L’eau et les toilettes à eau (quatrième partie) : Les boues de stations d’épuration et leur épandage en milieu agricole


« enlevez le linge, je tiens la crasse » – Coluche

Les eaux grises, produit de l’évacuation de nos excréments, de nos douches/bains, de nos vaisselles, de nos lessives… sont acheminées, pour tous ceux rattachés au tout-à-l’égout, dans des stations d’épuration afin d’y être « nettoyées ». Dans ces usines de traitement des eaux, on observe 4 stades de « dépollution » de la molécule bleue : il y a dans un premier temps une phase de dégrossissement des déchets (dégrillage, dessablage, déshuilage) permettant d’enlever les déchets les plus grossiers (matières flottantes, sables, graisses). Puis, une phase de décantation statique permet aux matières les plus lourdes de se retrouver au fond des bassins de traitement. Ce traitement élimine 50 à 55% des matières en suspension (C. Elain, 2002). La troisième phase relève d’un procédé biologique consistant à mettre en contact, en aérobie, les matières organiques avec des bactéries se nourrissant de la pollution organique, minéralisant une partie en nitrates et phosphates.

De là, selon des normes réglementaires fondées sur les directives européennes, les eaux traitées sont remises dans leur milieu naturel laissant des résidus derrière elles que l’on nomme  les boues d’épuration (STEP) pouvant être d’aspect liquide, pâteux ou chaulé. Selon  le Ministère de l’alimentation, de l’agriculture et de la pêche, en 2009, « la production de boues issues du traitement des eaux usées domestiques est estimée à 15 à 20 kg de matières sèches (MS) par an et par personne ».  Comment les éliminer et/ou les utiliser ? A quel prix ?

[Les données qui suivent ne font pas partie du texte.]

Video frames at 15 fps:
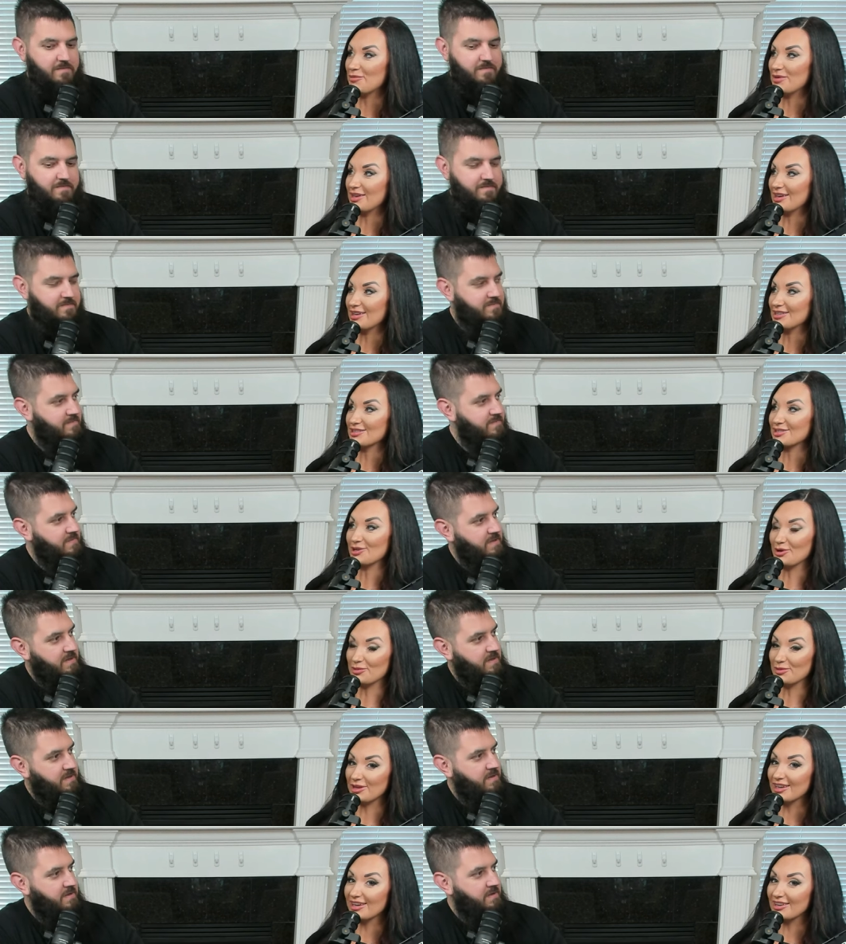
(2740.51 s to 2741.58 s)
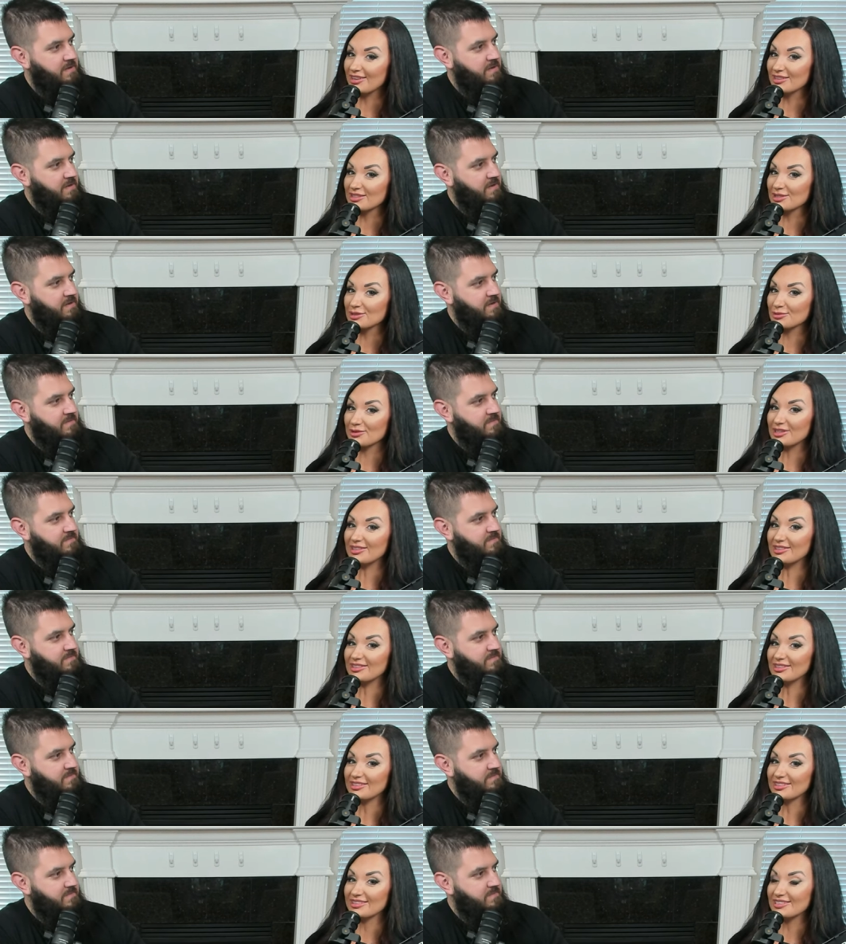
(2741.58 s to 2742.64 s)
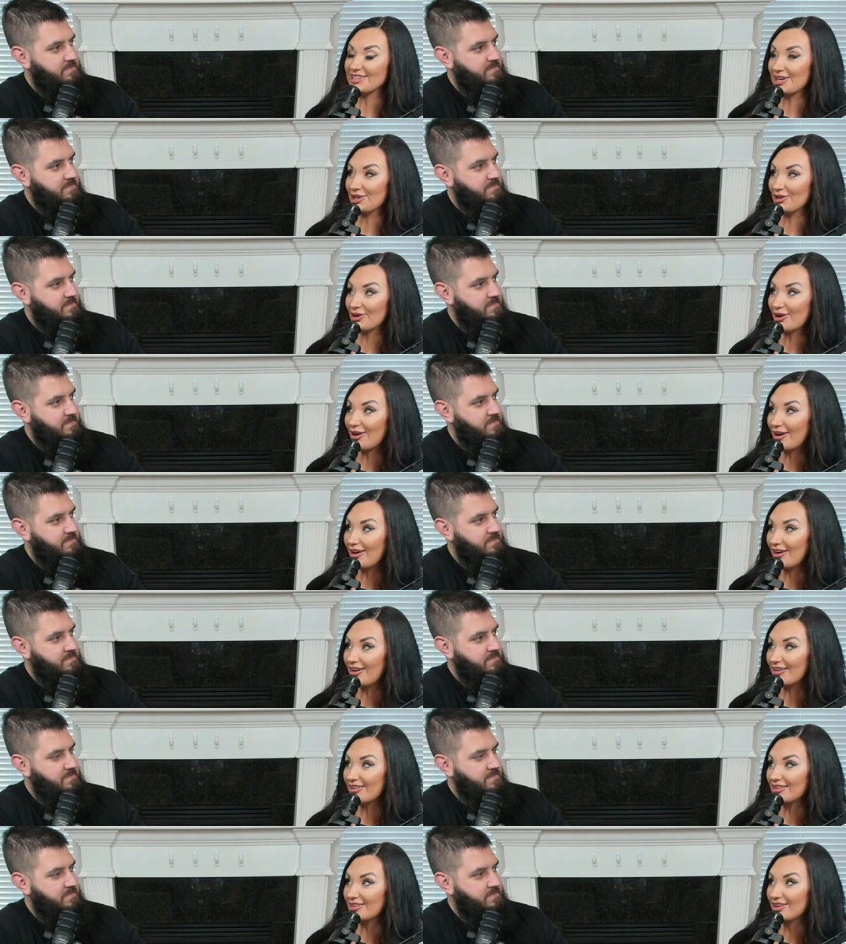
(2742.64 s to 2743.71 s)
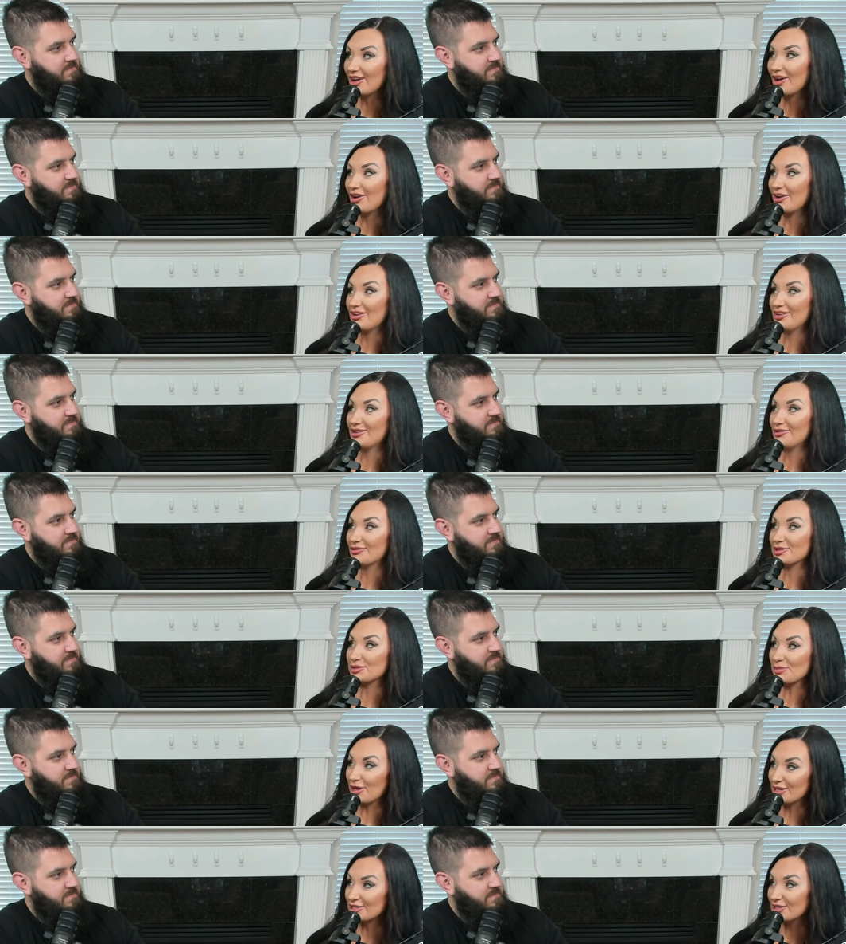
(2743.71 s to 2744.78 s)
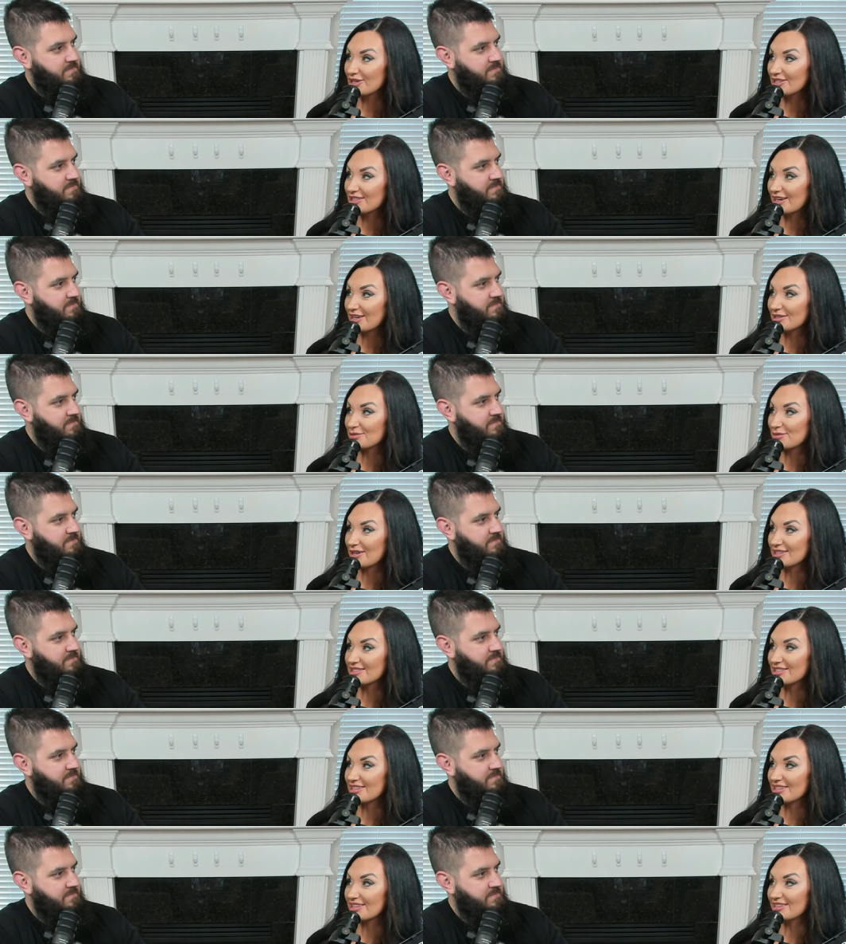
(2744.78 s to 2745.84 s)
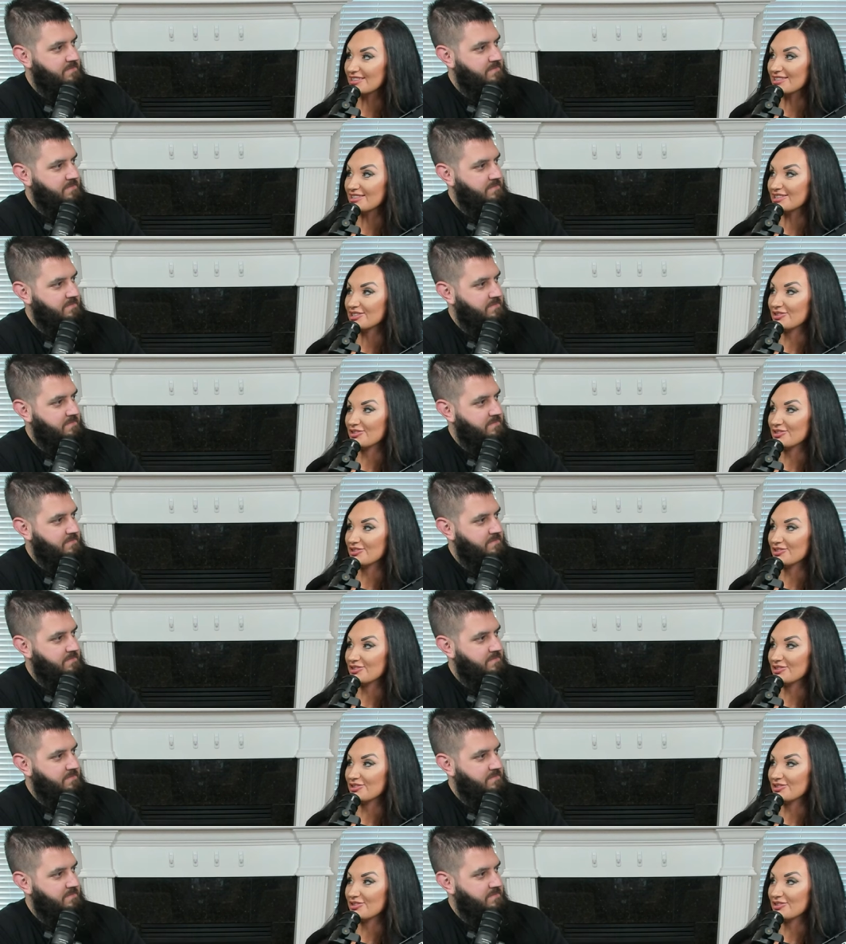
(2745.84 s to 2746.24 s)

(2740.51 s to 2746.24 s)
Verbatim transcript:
Speaker 1: because nobody else will take your call, respond to your text message,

Selon le décret n°97-1133 du 8 décembre 1997 relatif à l’épandage des boues issues du traitement des eaux usées, le terme de boue désigne « les sédiments résiduaires des installations de traitement ou de prétraitement biologique, physique ou physico-chimique des eaux usées ».

En France, il existe trois filières d’élimination des boues (Alexandre Dudkowski, 2000) :

  • 50 à 60 % sont épandues en agriculture en tant que fertilisant
  • 20 à 25 % sont mises en décharge
  • 15 à 20 % sont incinérées, avec une production de résidus à éliminer

On constate donc aujourd’hui, et ce depuis plusieurs décennies, que les agriculteurs sont les premiers acteurs homologués par l’Etat pour épandre sur les terres arables les boues de stations d’épuration dans le cadre de la politique de préservation de la qualité des eaux naturelles. A en voir le tableau ci-dessous, cela ne cesse d’augmenter sur la période 2003-2008, passant de 946 000 tonnes de matières sèches (T MS) en 2003 à 1 166 048 T MS en 2008, soit un accroissement d’environ 23% sur cette période. Il en est de même pour le reste de l’Europe : la Wallonie – 90%, le Luxembourg – 70%, le Danemark – 67% ou les Pays-Bas – 4% (J. Cabaret et al, 2002). Notons cependant que ces boues représentent 2% des déchets épandus en agriculture contre 94% pour les déjections animales (A. Dudkowski, 2000).